• **SOURCE MATERIAL**
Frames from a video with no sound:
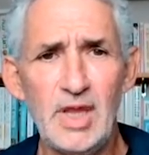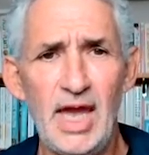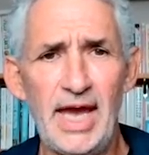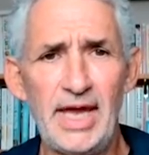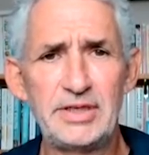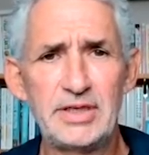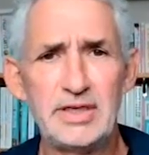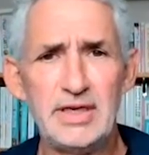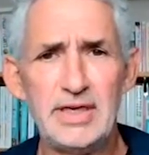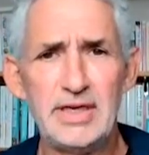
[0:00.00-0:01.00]
And
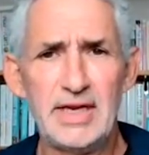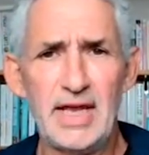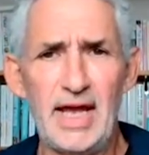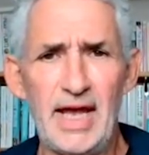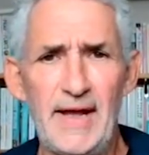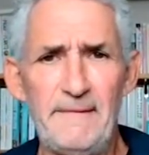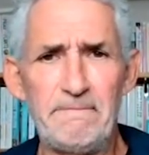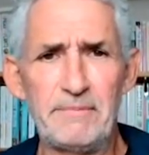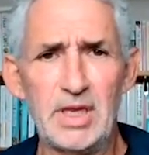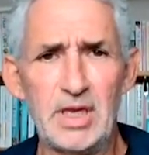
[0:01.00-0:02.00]

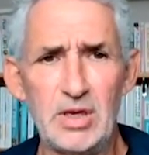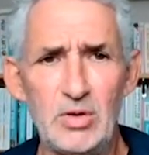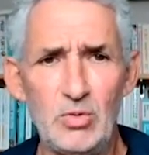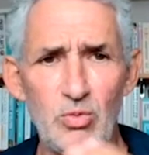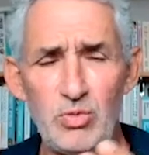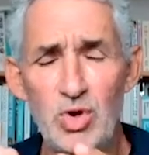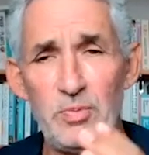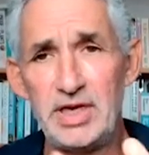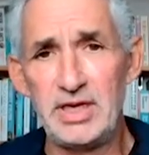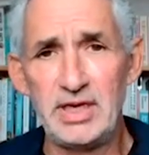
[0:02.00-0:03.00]
um, we will
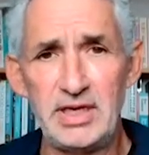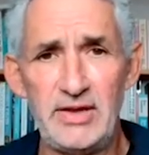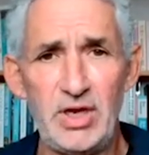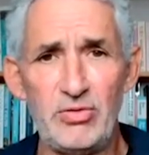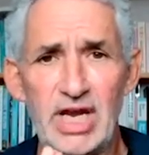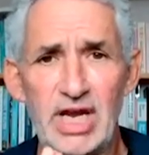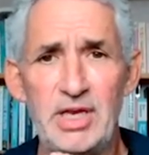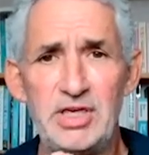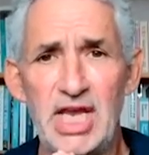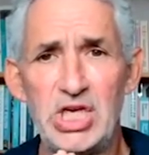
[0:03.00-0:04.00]
be giving you
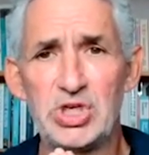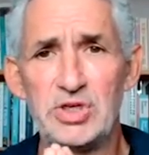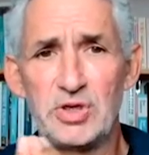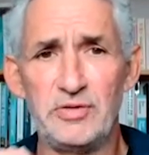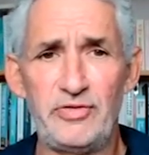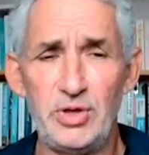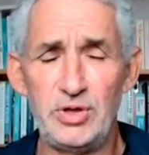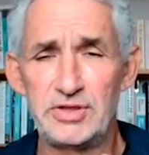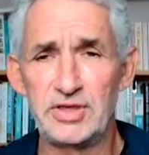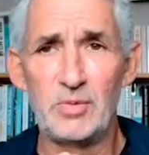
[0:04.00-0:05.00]
recommendations on
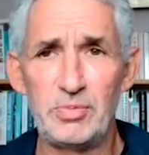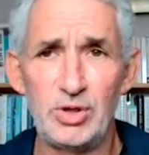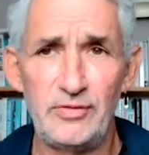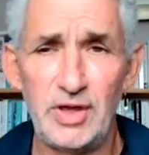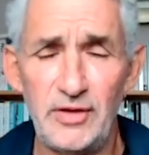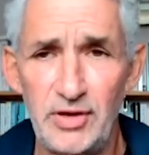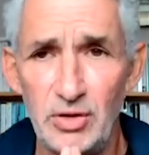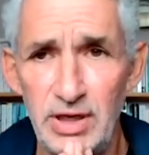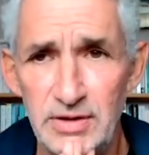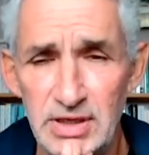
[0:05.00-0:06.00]
foods that help you if, if
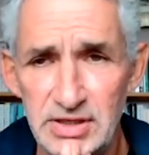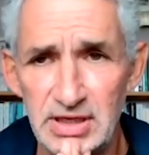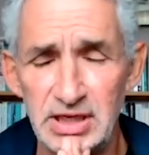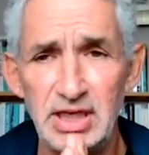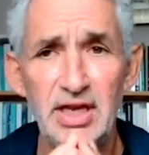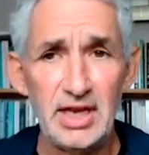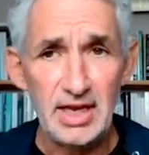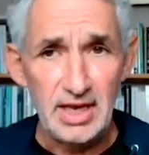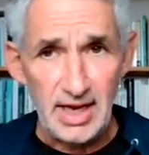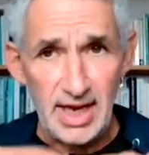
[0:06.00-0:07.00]
you're in this study.
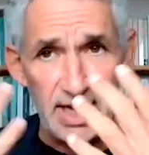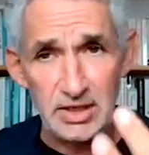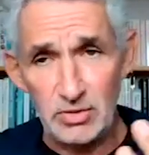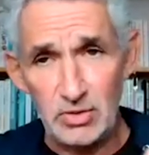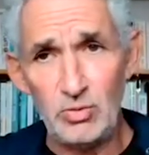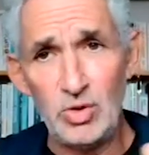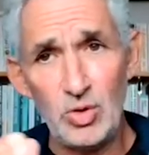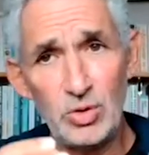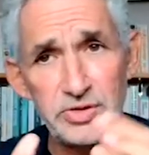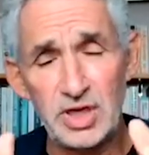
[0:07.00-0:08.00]
And we're
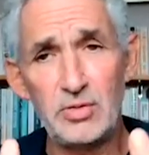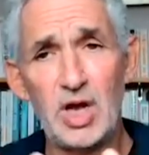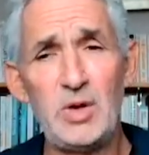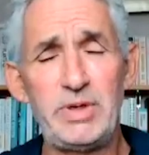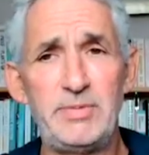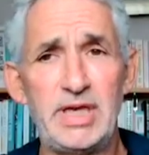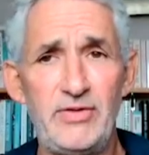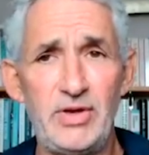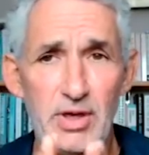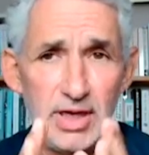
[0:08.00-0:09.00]
also hoping to be
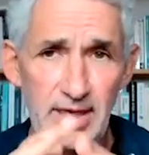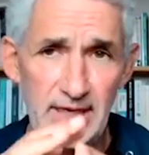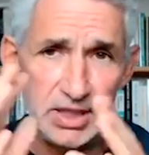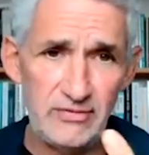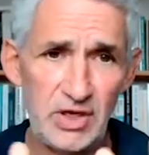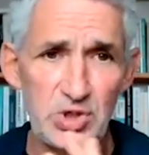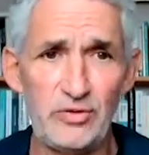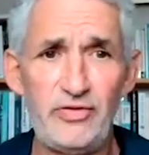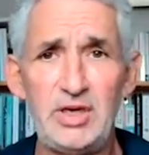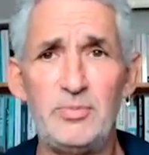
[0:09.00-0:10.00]
giving you individual
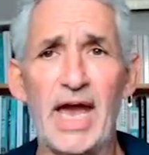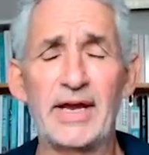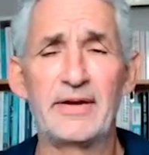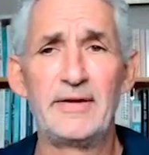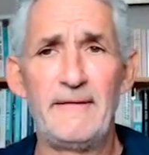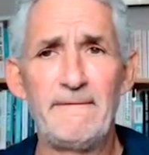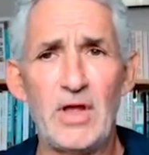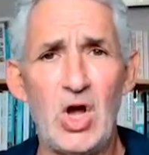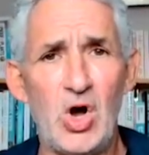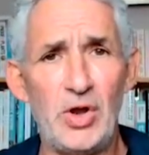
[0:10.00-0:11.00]
feedback
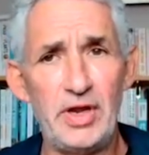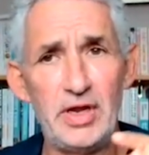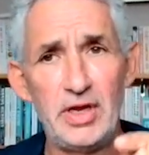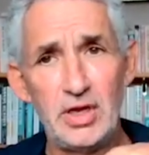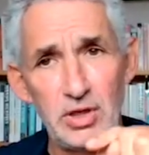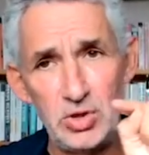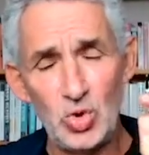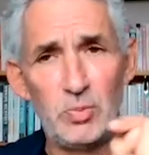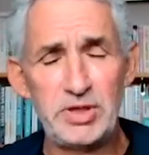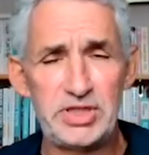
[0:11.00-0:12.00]
on
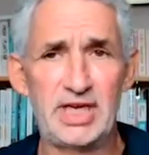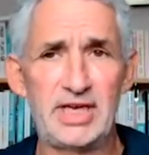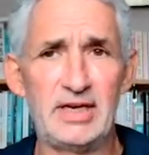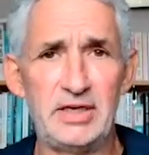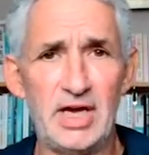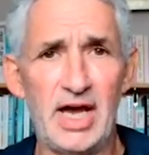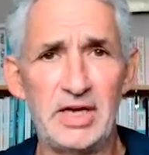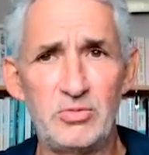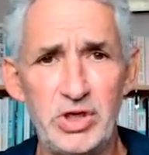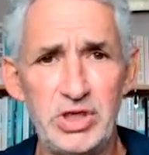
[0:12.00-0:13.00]
your particular
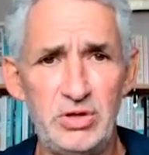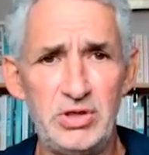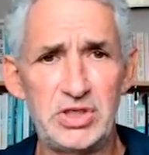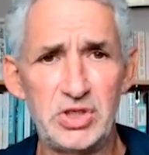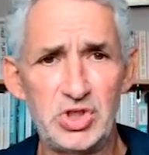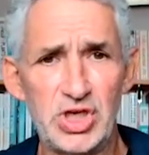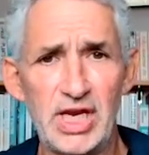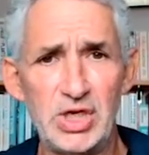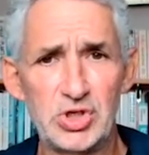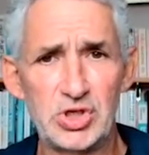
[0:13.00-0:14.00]
diet and what you need to
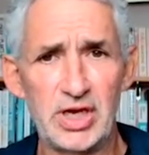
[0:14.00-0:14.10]
change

• **WHAT TO WORK ON**
Pictures in the records must not appear in the copy; transcribe everything else precisely.

• **TASK OUTPUT**
Frames from a video with no sound:
[0:00.00-0:01.00]
And
[0:01.00-0:02.00]

[0:02.00-0:03.00]
um, we will
[0:03.00-0:04.00]
be giving you
[0:04.00-0:05.00]
recommendations on
[0:05.00-0:06.00]
foods that help you if, if
[0:06.00-0:07.00]
you're in this study.
[0:07.00-0:08.00]
And we're
[0:08.00-0:09.00]
also hoping to be
[0:09.00-0:10.00]
giving you individual
[0:10.00-0:11.00]
feedback
[0:11.00-0:12.00]
on
[0:12.00-0:13.00]
your particular
[0:13.00-0:14.00]
diet and what you need to
[0:14.00-0:14.10]
change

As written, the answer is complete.